Updated

While German police continue to hunt the person responsible for Monday’s deadly Berlin market attack, Dutch politician Geert Wilders on Tuesday tweeted a provocative, bloody image of the person he blamed for the carnage: German Chancellor Angela Merkel.

Wilders, the anti-Islamic Freedom Party leader who on Monday was named Dutch Politician of the Year, tweeted a photo-shopped picture of Merkel splattered with blood. In a previous tweet, Wilders blamed “cowardly Government leaders” for instituting “open borders” that had allowed a “tsunami” of Islamic terror to enter Europe.

“They hate and kill us. And nobody protects us. Our leaders betray us. We need a political revolution. And defend our people. #BerlinAttack,” Wilders tweeted early Tuesday.

Merkel was named Time magazine’s 2015 Person of the Year, largely due to her acceptance of nearly a million mostly Muslim asylum seekers. But even though Merkel eventually shut off that spigot of Syrian refugees, terror attacks – both planned and executed – and sexual assaults in Germany have been traced back to the migrants.

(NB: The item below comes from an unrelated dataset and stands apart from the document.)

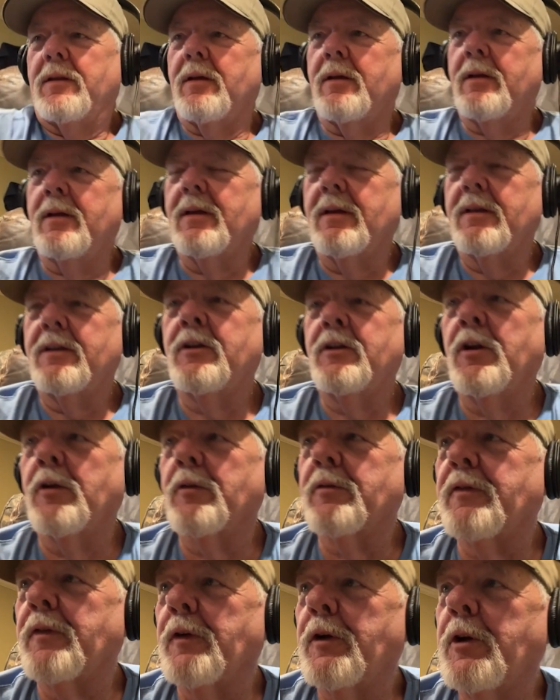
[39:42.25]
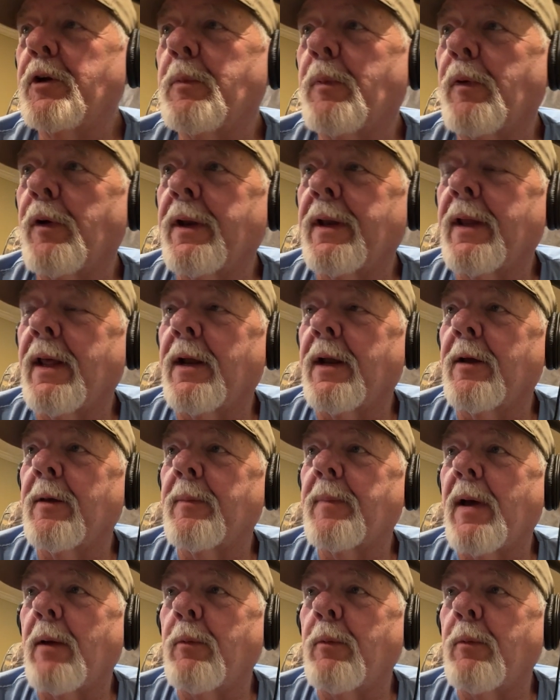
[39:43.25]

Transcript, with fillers: It's funny you bring that up.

Authorities have not released a description of the suspected driver of the truck that ploughed into a Berlin crowd on Monday, killing at least 12 and wounding 50, but officials have said they’re treating the incident as an act of terrorism.

Merkel has said she is “shocked, shaken and deeply saddened” by the attack and told reporters it would be “particularly sickening” if the perpetrator was an asylum-seeker.

The Berlin attack could stall any momentum Merkel may have had as she looks to win a fourth term as chancellor. A nationalist party leader already proclaimed the 12 killed in the attack as “Merkel’s dead.”

Wilders, 53, began his political career in 1997 and has attracted attention – and controversy – due to a series of statements and actions concerning Islam. That included the production of his 2008 film, Fitna, which linked verses in the Koran to acts of Islamic terror.

Earlier this month, Wilder was found guilty of discrimination but acquitted of hate speech over comments he made during a 2014 rally.